The findings come on top of several recent studies identifying disturbing trends for children of color. In January, researchers reported that preschool teachers viewed black children’s imaginary play negatively, while similar pretend play by white and Latino children was viewed positively. The study, Through race-colored glasses: Preschoolers’ pretend play and teachers’ ratings of preschooler adjustment was published in Early Childhood Research Quarterly and summarized in Education Week.
A study released last month on school discipline, showed that black children are suspended at disproportionate rates as early as preschool. While black children make up 18 percent of preschoolers, they account for almost half of all suspensions. And across age groups, black students are three times more likely than white students to be suspended. In North Carolina, black students are more likely than others to be suspended for first-time infractions including cell phone use, dress code infractions, and public displays of affection. (Opportunities Suspended: The Disparate Impact of Disciplinary Exclusion from School)
Challenge for the Future
What do these numbers mean for children, and what do they mean for our nation? Let’s start with the latter. The Census projects that by 2018 children of color will be the majority. In North Carolina, this is already the case for Mecklenburg County. (For more about North Carolina’s changing demographics, view Dr. James Johnson’s presentation, Disruptive Demographics.)
By 2030 the majority of the labor force will be people of color. The Race for Results report notes, “The price of letting any group fall behind, already unacceptably high, will get higher. McKinsey & Company researchers found that if the United States had closed the racial achievement gap and African-American and Latino student performance had caught up with white students by 1998, the gross domestic product in 2008 would have been up to $525 billion higher.”
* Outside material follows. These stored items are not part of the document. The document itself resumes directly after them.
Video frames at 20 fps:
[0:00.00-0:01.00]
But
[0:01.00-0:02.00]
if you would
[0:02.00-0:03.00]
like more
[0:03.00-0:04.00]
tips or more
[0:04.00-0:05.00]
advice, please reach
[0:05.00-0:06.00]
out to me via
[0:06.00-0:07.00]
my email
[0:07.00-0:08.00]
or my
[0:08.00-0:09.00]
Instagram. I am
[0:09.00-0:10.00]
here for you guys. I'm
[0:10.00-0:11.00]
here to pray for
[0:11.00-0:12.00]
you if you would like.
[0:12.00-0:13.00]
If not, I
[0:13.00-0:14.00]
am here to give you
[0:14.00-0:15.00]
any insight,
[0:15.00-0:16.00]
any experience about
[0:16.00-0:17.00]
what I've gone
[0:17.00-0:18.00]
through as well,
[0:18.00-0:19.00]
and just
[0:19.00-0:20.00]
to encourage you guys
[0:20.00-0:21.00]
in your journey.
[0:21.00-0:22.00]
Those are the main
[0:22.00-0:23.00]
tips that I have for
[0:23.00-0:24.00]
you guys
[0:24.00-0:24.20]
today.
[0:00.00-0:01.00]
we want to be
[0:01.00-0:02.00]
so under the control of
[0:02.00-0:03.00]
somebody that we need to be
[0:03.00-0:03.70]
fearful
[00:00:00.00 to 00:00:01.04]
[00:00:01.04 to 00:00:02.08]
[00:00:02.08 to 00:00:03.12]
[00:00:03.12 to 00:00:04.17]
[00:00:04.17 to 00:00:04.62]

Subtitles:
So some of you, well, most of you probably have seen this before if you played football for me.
For children, it means that a significant number of our youngest citizens do not have the experiences needed to build a strong foundation for learning and life success. Child development is a dynamic, interactive process that is not predetermined. It occurs in the context of relationships, experiences and environments. Children need good health, strong families and quality learning and school experiences for optimal development.
Three actions you can take now:
- Use disaggregated data to inform decision-making and as a starting point for community conversations. KidsCount is an excellent resource for disaggregated data. It has state- and county-level data for more than 100 measures of child well-being. NC Child is North Carolina’s KidsCount organization. The Department of Public Instruction provides assessment outcomes by race and ethnicity by district and by school at http://www.dpi.state.nc.us/accountability/reporting/. Smart Start local partnerships and The North Carolina Partnership for Children can provide data by race and ethnicity for each county on how children birth to five are faring in several areas, including the quality of child care they are attending, infant mortality, and access to early intervention services.
- Apply an equity lens to your work. Even if you are not a grant making organization, Grant Making with a Racial Equity Lens is a useful resource.
- Share data using an equity lens. See the Annie E. Casey Foundation’s publication titled Advancing Better Outcomes for All Children: Reporting Data Using A Racial Equity Lens.